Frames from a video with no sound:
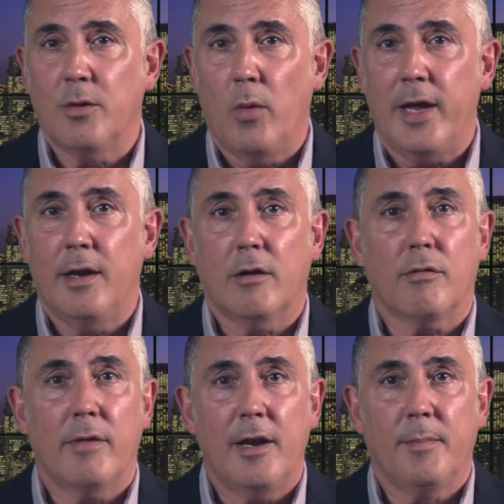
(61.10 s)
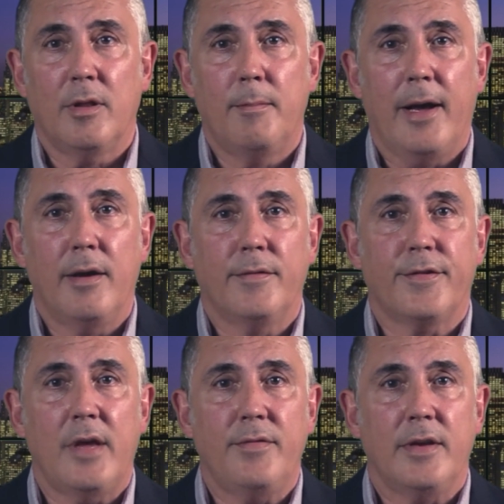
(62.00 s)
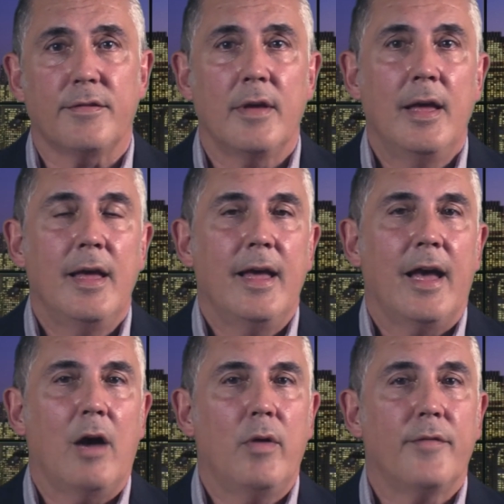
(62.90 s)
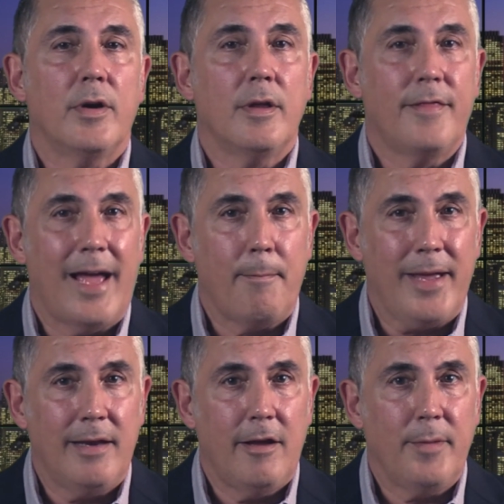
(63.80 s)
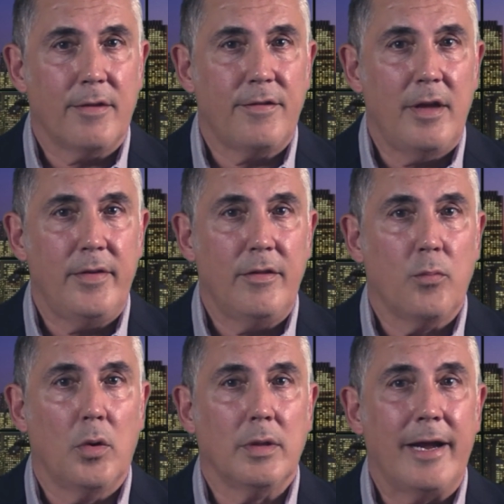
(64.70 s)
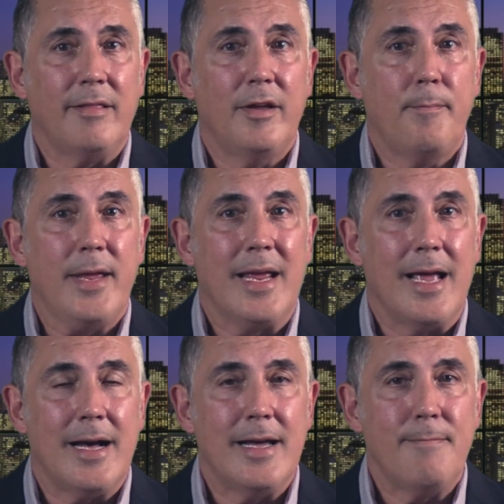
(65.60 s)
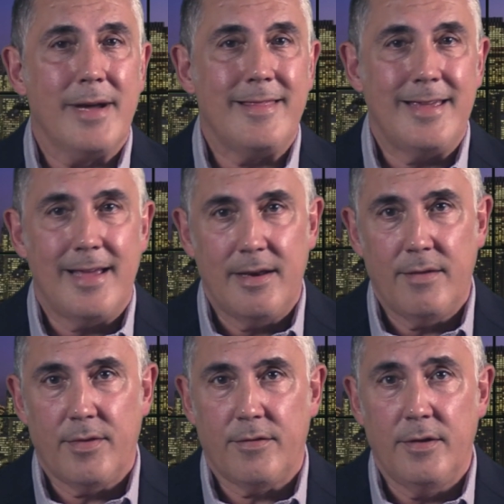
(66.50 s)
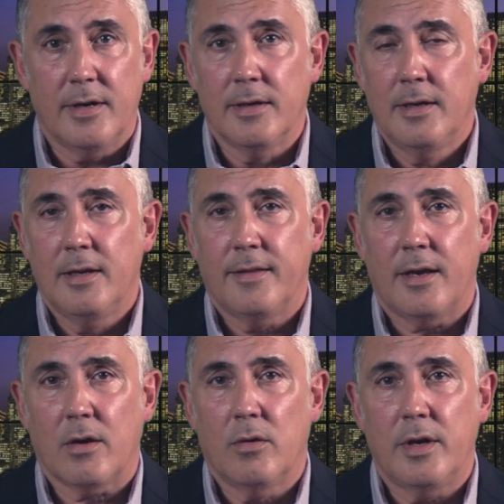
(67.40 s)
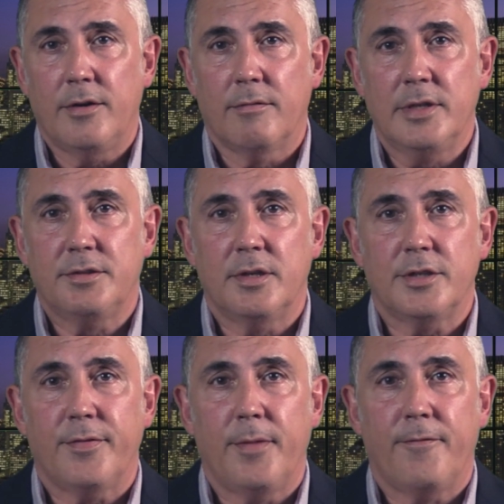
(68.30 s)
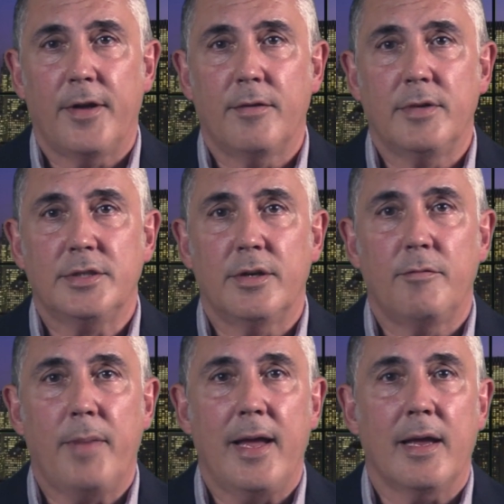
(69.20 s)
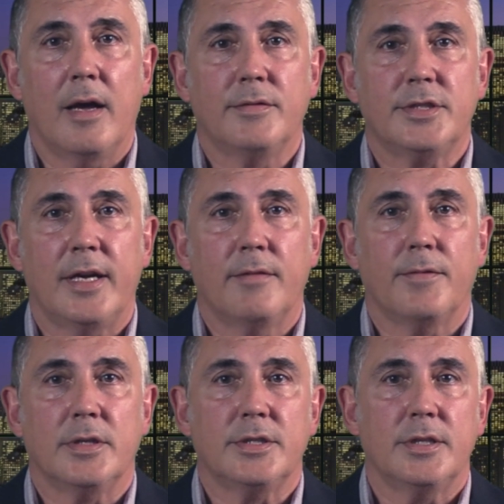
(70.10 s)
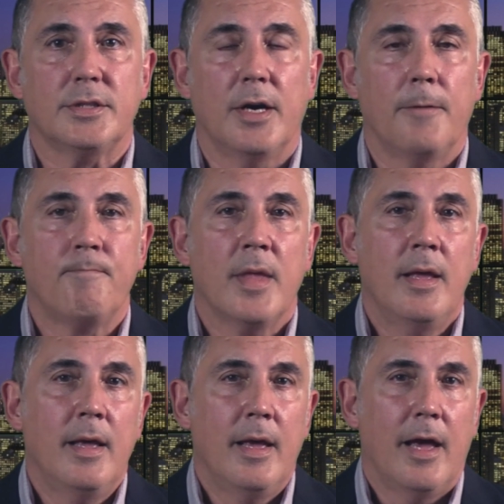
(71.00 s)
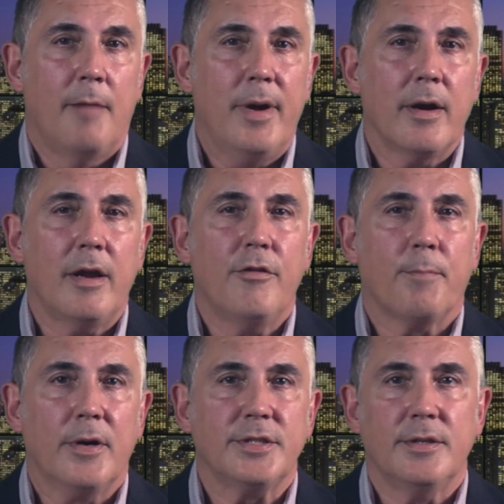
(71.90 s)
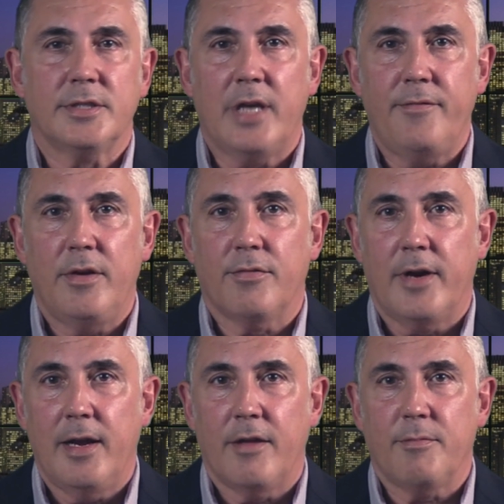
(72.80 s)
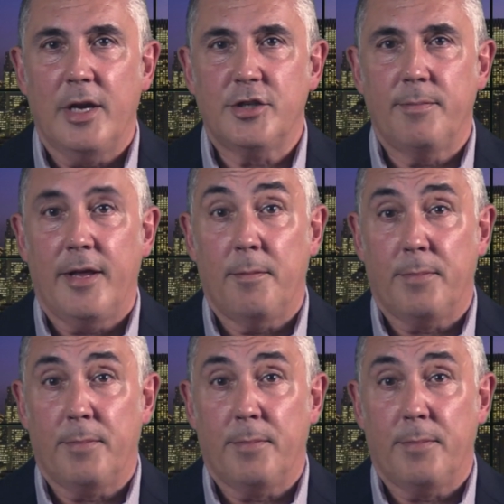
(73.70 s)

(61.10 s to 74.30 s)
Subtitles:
away an incredible amount of savings. However, that pandemic savings will likely be gone by the end of this year, that according to research from the Federal Reserve Bank of San Francisco. Americans' personal savings rate, as measured by the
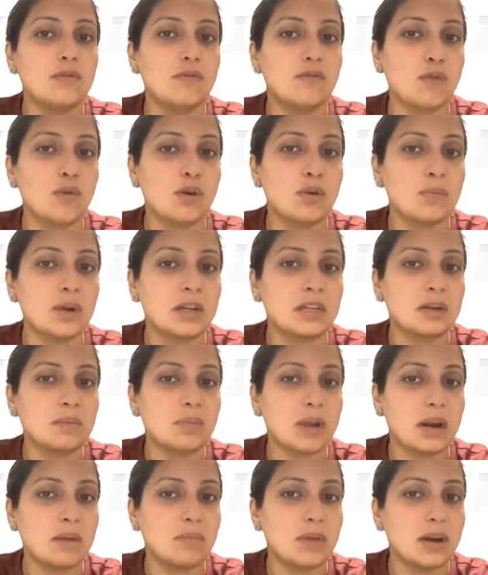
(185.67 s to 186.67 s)
4
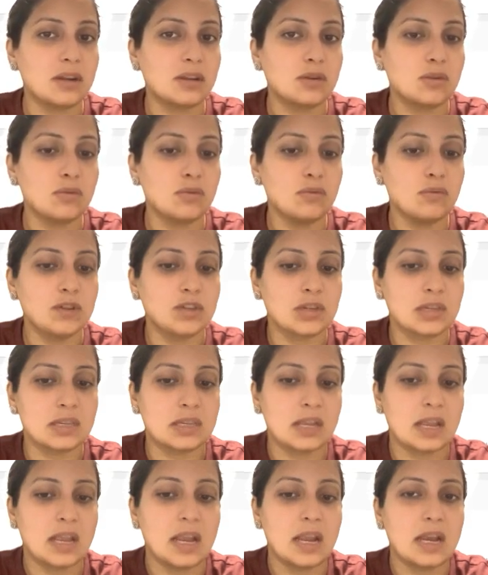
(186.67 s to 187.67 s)
multiplied by 2, which
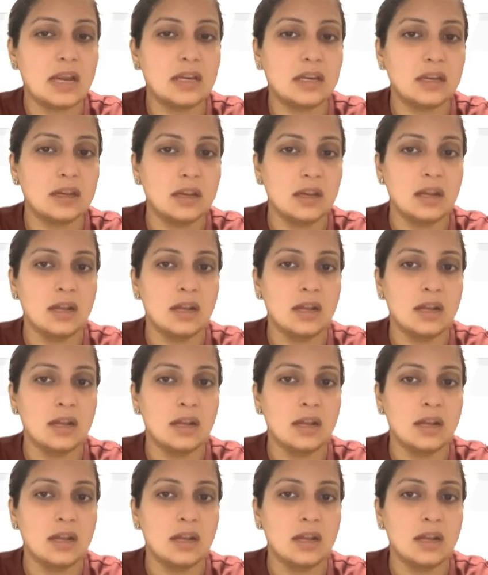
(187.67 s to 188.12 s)
is 8,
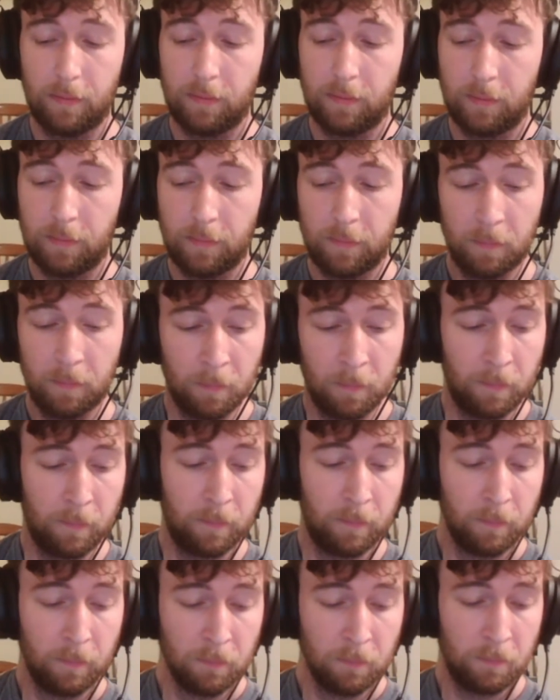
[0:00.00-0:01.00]

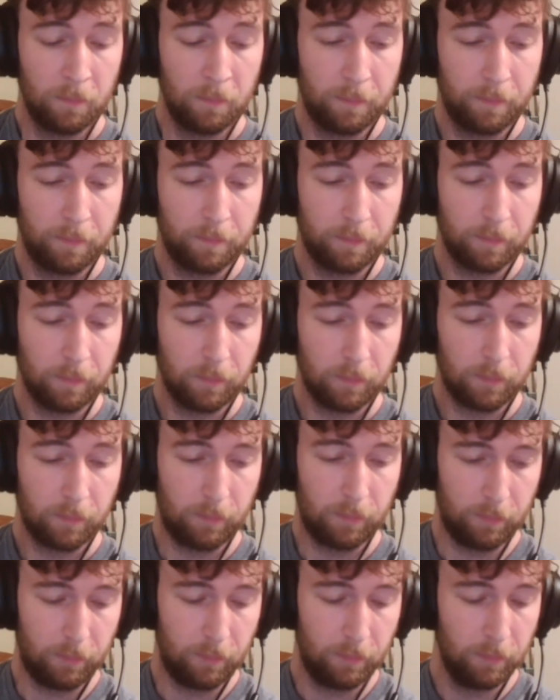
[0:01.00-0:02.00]

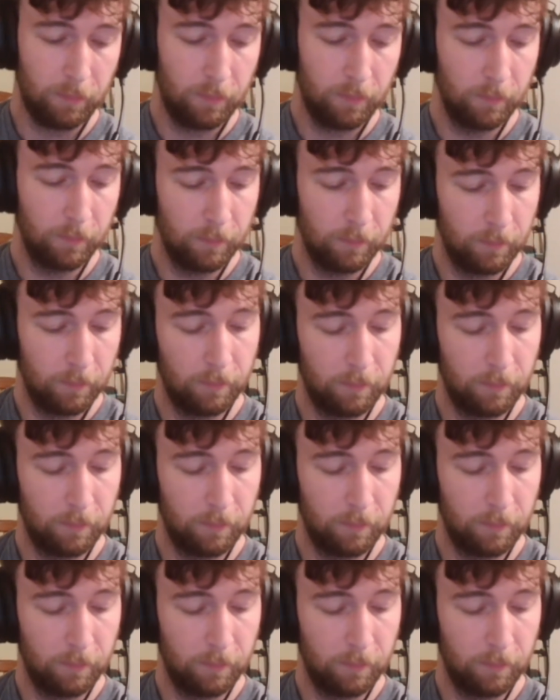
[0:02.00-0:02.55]
(no one is talking)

---+---

## WHAT IS EXPECTED
The copy should start at the line that contains "(186.67 s to 187.67 s)", end at the last line of the entries above, and match each line exactly, with pictures dropped.

## ANSWER FOR THE TASK
(186.67 s to 187.67 s)
multiplied by 2, which
(187.67 s to 188.12 s)
is 8,
[0:00.00-0:01.00]

[0:01.00-0:02.00]

[0:02.00-0:02.55]
(no one is talking)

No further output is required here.